FRODO: No, Sam. I can't recall the taste of food, nor the sound of water, nor the touch of grass. I'm naked in the dark, with nothing, no veil between me... and the wheel of fire! I can see him... with my waking eyes!
SAM: Then let us be rid of it, once and for all! Come on, Mr. Frodo. I can't carry it for you, but I can carry you! Come on!
And as he indeed carries Frodo slowly up the mountain, the character of Samwise Gamgee is an excellent example in “The Return of the King” acting like Christ.

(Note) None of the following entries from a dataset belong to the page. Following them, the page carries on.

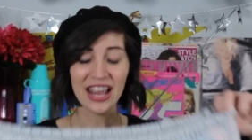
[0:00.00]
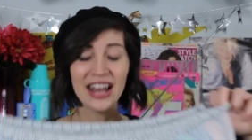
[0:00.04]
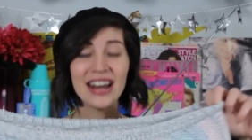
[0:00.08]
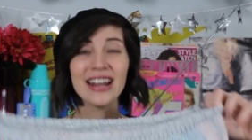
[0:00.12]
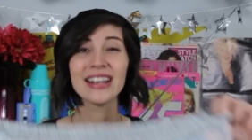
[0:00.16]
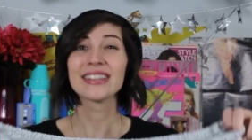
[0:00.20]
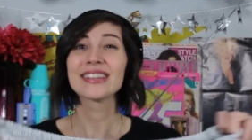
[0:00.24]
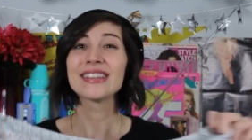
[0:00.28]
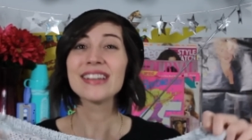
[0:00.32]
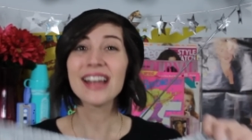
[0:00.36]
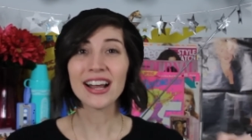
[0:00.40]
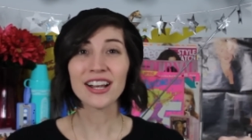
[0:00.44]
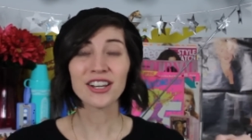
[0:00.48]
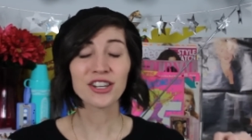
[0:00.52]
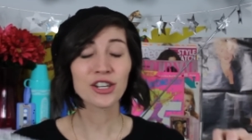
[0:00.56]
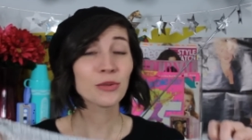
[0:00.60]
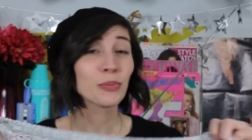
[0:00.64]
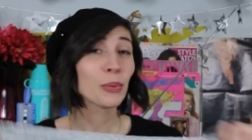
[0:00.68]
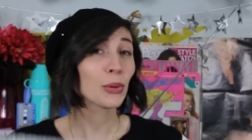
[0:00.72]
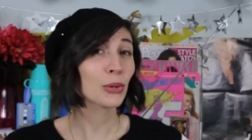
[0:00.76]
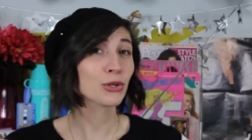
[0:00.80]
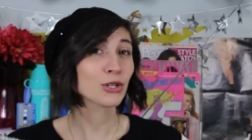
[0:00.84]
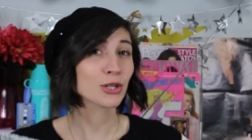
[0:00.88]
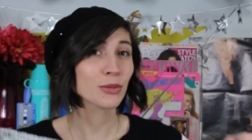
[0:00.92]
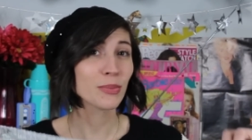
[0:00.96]
And it's not
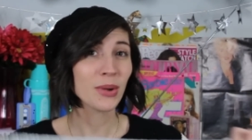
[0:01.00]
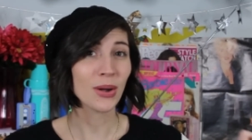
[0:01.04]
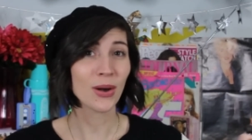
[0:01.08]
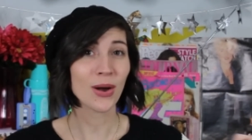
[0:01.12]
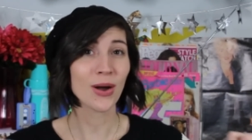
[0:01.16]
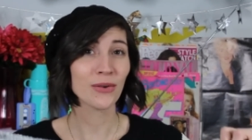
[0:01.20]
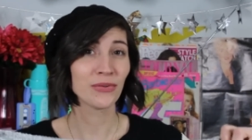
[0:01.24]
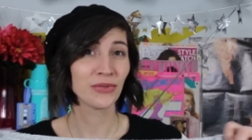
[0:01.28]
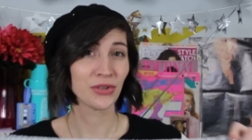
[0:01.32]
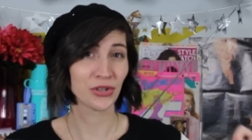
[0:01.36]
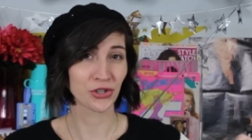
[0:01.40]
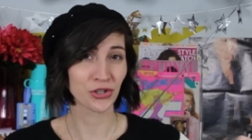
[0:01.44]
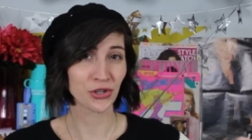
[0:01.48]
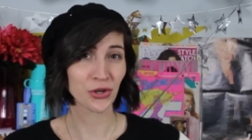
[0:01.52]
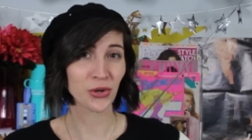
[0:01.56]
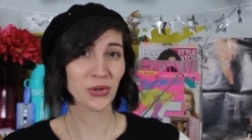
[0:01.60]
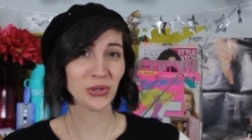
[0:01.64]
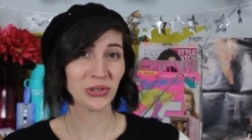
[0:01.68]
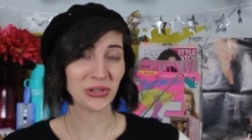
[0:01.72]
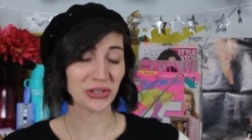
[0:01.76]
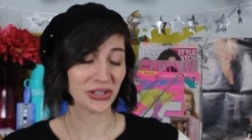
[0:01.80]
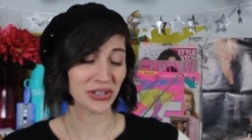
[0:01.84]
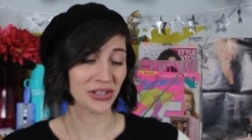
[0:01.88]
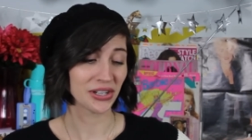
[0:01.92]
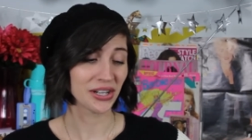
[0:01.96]
supposed to be off the
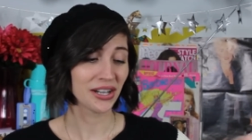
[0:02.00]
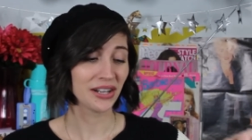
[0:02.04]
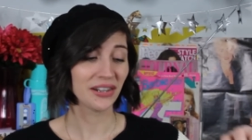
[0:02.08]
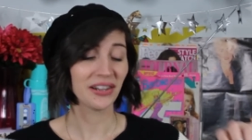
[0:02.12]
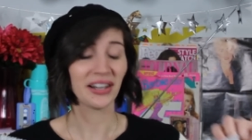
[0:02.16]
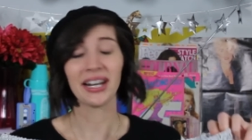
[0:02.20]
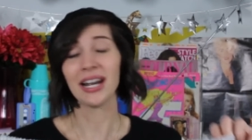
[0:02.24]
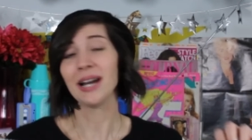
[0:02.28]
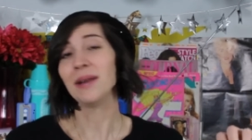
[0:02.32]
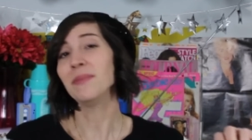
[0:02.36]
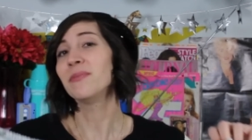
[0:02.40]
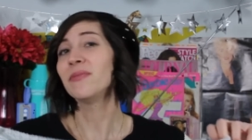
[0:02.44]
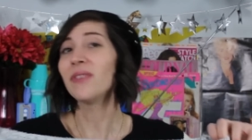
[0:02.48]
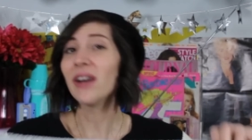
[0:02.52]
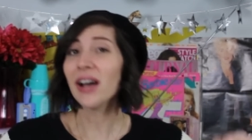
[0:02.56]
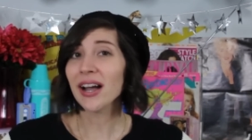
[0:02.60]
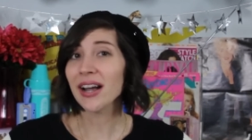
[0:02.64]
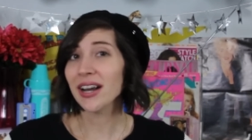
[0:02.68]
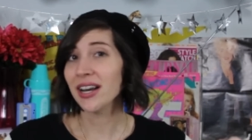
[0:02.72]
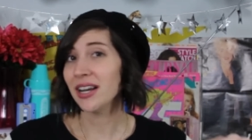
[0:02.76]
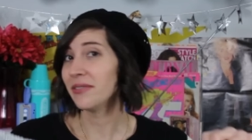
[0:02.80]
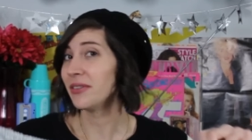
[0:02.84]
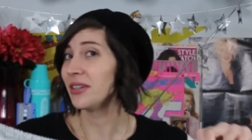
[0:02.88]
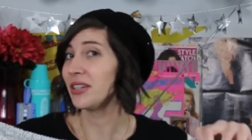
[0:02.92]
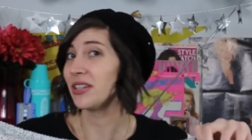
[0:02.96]
shoulder. Like I'm
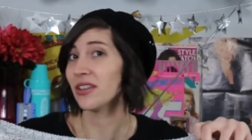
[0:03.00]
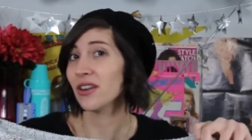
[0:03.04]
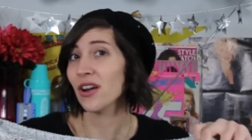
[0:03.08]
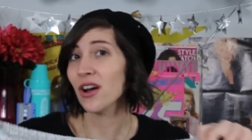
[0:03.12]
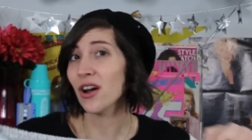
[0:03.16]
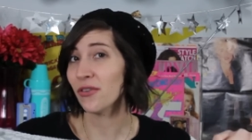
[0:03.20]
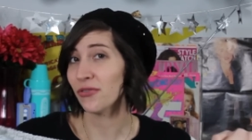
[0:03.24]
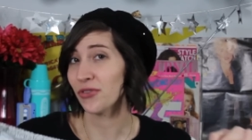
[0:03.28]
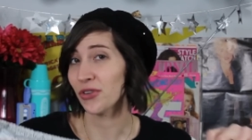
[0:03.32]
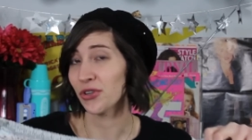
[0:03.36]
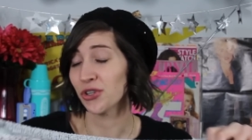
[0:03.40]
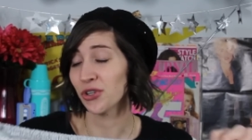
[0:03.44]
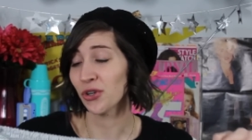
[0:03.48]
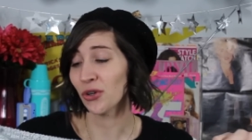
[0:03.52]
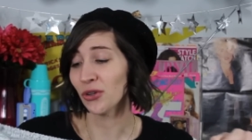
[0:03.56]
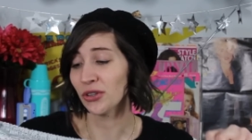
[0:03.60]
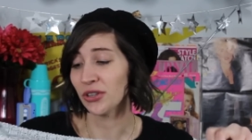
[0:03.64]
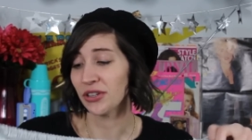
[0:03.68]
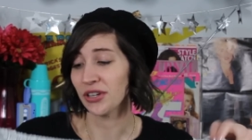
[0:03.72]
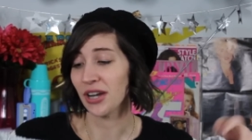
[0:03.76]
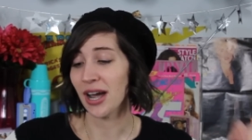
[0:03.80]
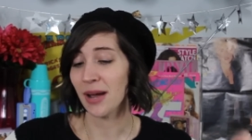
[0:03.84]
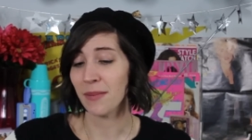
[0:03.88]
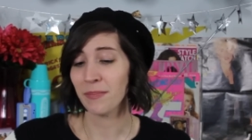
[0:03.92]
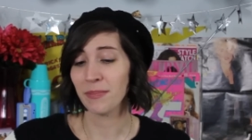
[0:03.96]
fine if it's an off the
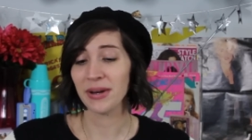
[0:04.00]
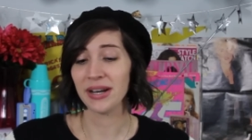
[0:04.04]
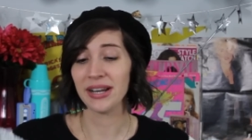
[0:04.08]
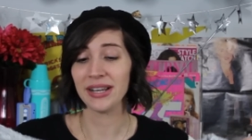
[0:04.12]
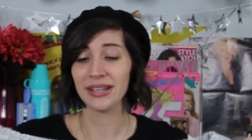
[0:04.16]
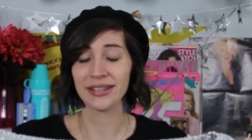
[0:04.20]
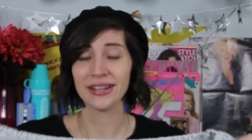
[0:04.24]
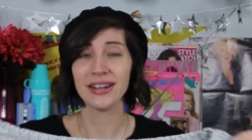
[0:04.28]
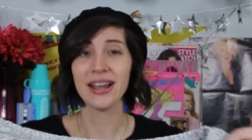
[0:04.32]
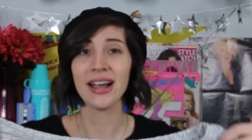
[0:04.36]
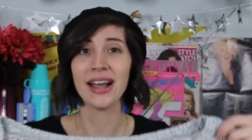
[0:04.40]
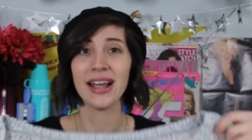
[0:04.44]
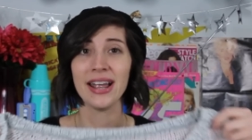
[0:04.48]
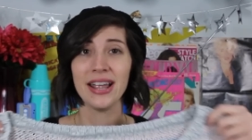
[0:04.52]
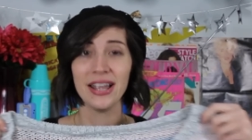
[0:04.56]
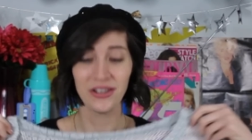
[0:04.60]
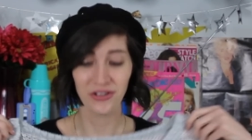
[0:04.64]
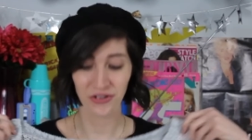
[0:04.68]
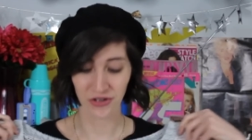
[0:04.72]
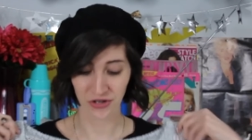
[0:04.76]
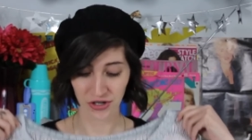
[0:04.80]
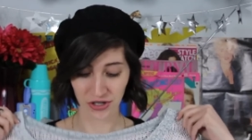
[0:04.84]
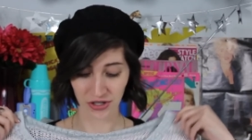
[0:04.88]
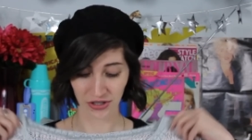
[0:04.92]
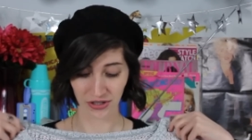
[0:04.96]
shoulder top, but it's not.
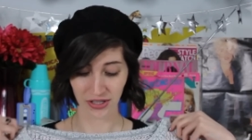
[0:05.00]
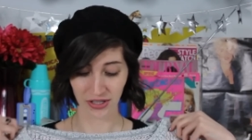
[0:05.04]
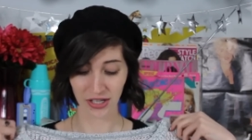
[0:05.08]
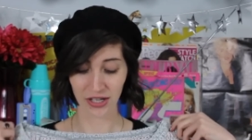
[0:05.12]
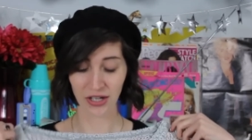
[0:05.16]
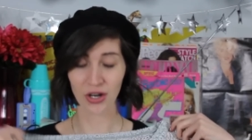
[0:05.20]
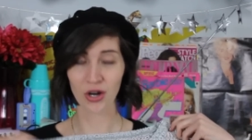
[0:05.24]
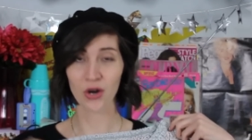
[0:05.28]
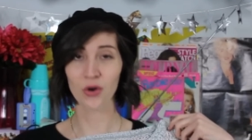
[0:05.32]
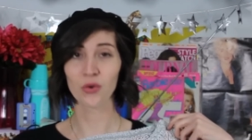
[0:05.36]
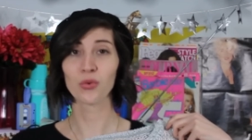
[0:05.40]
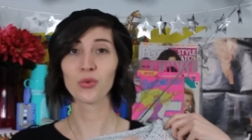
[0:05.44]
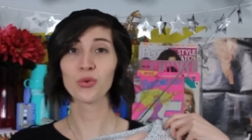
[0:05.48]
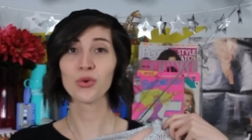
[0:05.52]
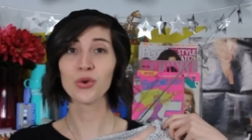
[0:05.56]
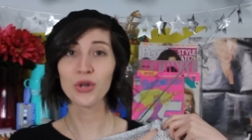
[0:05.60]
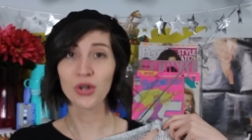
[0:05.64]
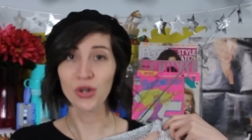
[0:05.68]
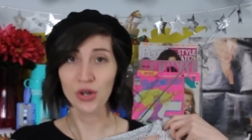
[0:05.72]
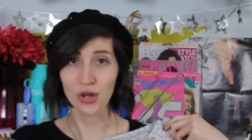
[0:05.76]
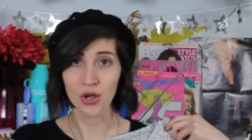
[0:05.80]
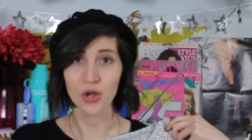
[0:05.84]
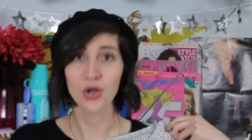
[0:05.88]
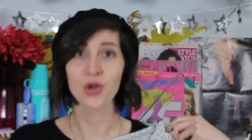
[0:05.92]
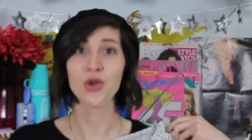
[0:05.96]
It's just like a
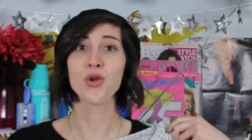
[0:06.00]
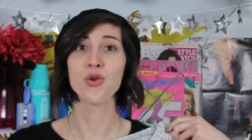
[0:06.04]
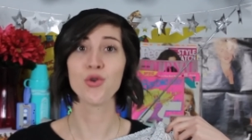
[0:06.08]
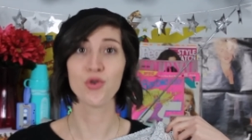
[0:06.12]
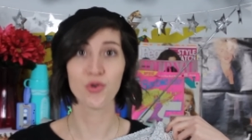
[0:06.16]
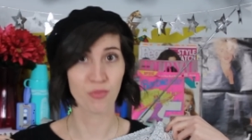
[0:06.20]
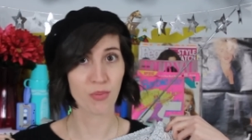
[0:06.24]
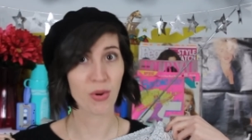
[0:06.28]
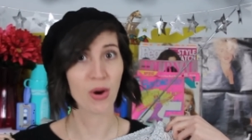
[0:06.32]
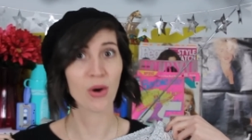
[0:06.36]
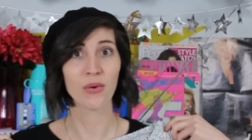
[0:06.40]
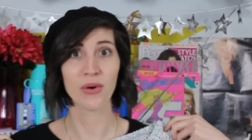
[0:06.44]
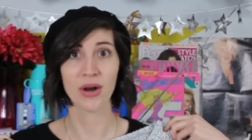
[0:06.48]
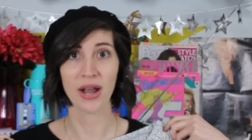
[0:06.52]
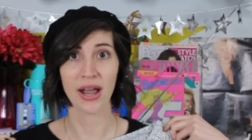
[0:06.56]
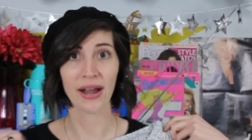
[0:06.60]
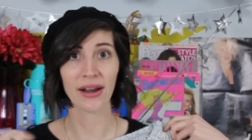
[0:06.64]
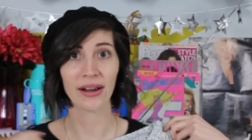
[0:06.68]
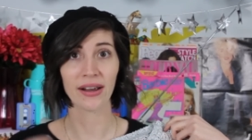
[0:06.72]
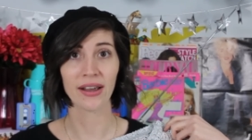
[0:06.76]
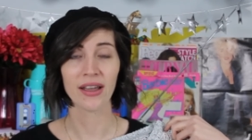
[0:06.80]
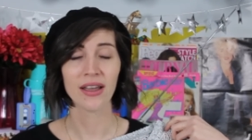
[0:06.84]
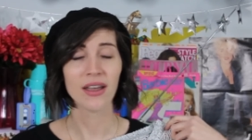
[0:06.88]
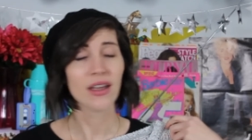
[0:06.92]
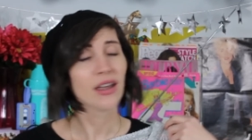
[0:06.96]
really huge boat
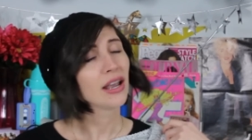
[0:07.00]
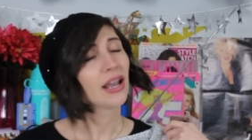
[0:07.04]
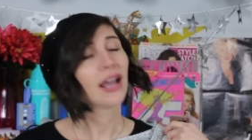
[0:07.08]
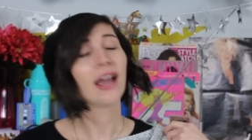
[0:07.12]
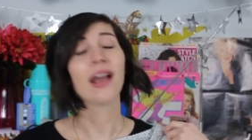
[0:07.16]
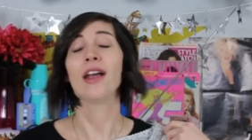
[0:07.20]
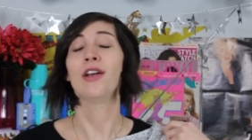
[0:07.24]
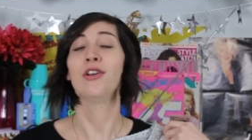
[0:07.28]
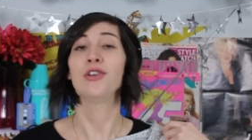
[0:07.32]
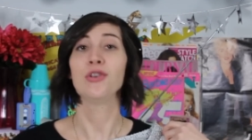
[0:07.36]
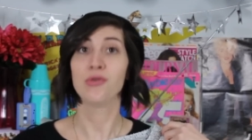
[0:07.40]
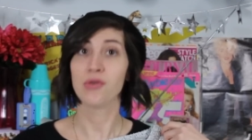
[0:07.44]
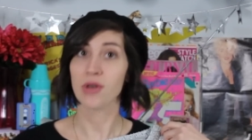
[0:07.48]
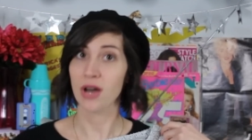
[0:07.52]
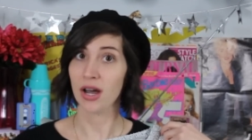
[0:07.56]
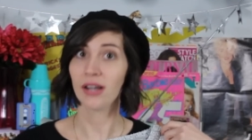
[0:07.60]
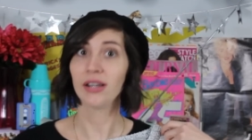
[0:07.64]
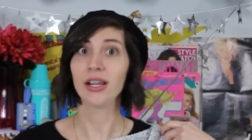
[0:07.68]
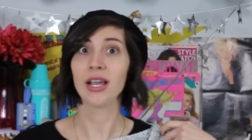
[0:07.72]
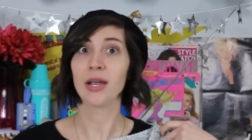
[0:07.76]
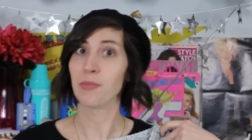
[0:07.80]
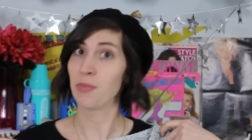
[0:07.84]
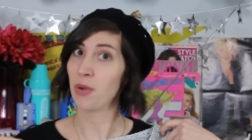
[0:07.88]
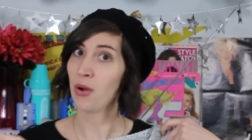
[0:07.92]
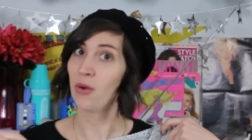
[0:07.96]
neck. And I do
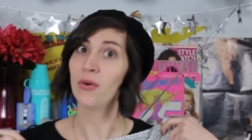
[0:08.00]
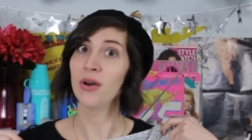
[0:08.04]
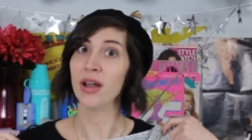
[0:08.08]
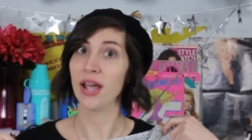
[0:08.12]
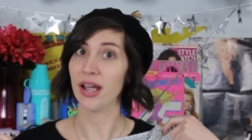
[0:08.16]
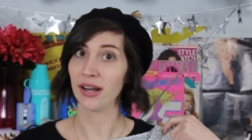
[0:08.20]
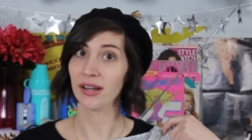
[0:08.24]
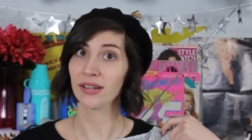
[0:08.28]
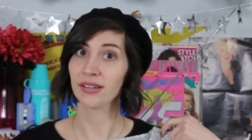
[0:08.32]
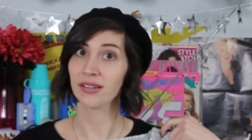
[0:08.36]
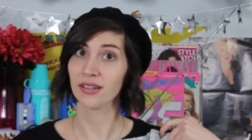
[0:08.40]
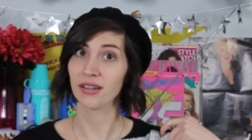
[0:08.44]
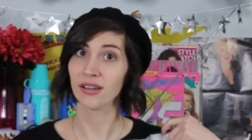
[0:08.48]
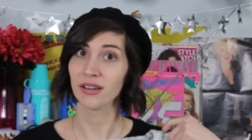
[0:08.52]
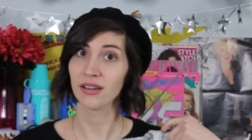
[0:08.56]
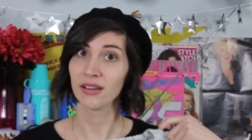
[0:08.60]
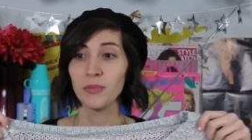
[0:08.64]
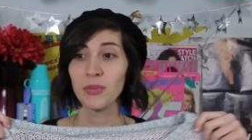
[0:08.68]
not like boat necks.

Even though Sam cannot carry Frodo’s burden, he is committed enough to his friend and to the task at hand to physically carry him—which in a literal sense is powerful enough, but to think of Sam’s support through this entire journey is absolutely incredible. And just as Sam tries to make Frodo’s burden lighter, Jesus does the same for us: He tells us, “Come to me, all you who are weary and burdened, and I will give you rest. Take my yoke upon you and learn from me, for I am gentle and humble in heart, and you will find rest for your souls. For my yoke is easy and my burden is light.” (Matthew 11:28-30)
Long story short, Gollum shows up again, fights Frodo above the fires of Mount Doom, bites off Frodo’s ring finger, and falls with the Ring into the fire, and Sam rescues Frodo from Mount Doom as it collapses and Sauron is destroyed. Gandalf sends eagles to rescue the two Hobbits, the Fellowship of the Ring sans Boromir is reunited, and Aragorn, heir of king Isildur (a detail which I probably should have mentioned at the beginning of this series), is crowned king.
ARAGORN: This day does not belong to one man but to all. Let us together rebuild this world that we may share in the days of peace.
He reunites with Arwen, who I guess becomes queen, and when Aragorn approaches Frodo, Sam, Merry, and Pippin, the four Hobbits bow to him. Aragorn responds humbly.
ARAGORN: My friends. You bow to no one.
And he bows before them, as does the enormous crowd around them. Aragorn, heir of the king who originally defeated Sauron but was later overtaken by the Ring and was killed for it, is the second example in this film of a Christ-like figure. Aragorn is not only from a poorer family, but he is also Isildur’s heir, and he admits in “The Fellowship of the Ring” that he is scared of becoming king because Isildur’s blood runs through his veins.
Jesus lived not only as fully God, but fully man. This is incomprehensible to me, but that’s how it is. And I can’t imagine how hard it must have been to live a sinless life, with all the temptations and fears that a man faces every day. I fall to those struggles all the time, but Jesus never did? It’s truly mind-blowing! And when Aragorn decides to continue on his path to help destroy Sauron and redeem Middle-Earth, he is taking on the same kind of task (in my opinion) that Jesus took on when he decided to go through with his sacrifice for our sins. And in the end, Aragorn was crowned king, and so is Jesus—as it is written, He is “the blessed and only Ruler, the King of kings and Lord of lords, who alone is immortal and who lives in unapproachable light, whom no one has seen or can see. To him be honor and might forever. Amen.” (1 Timothy 6:15b-16)
Amen indeed. I pray that as we continue to be reminded of Christ’s example, that we would all discover what it means to forsake the desires of the flesh and follow the will of God.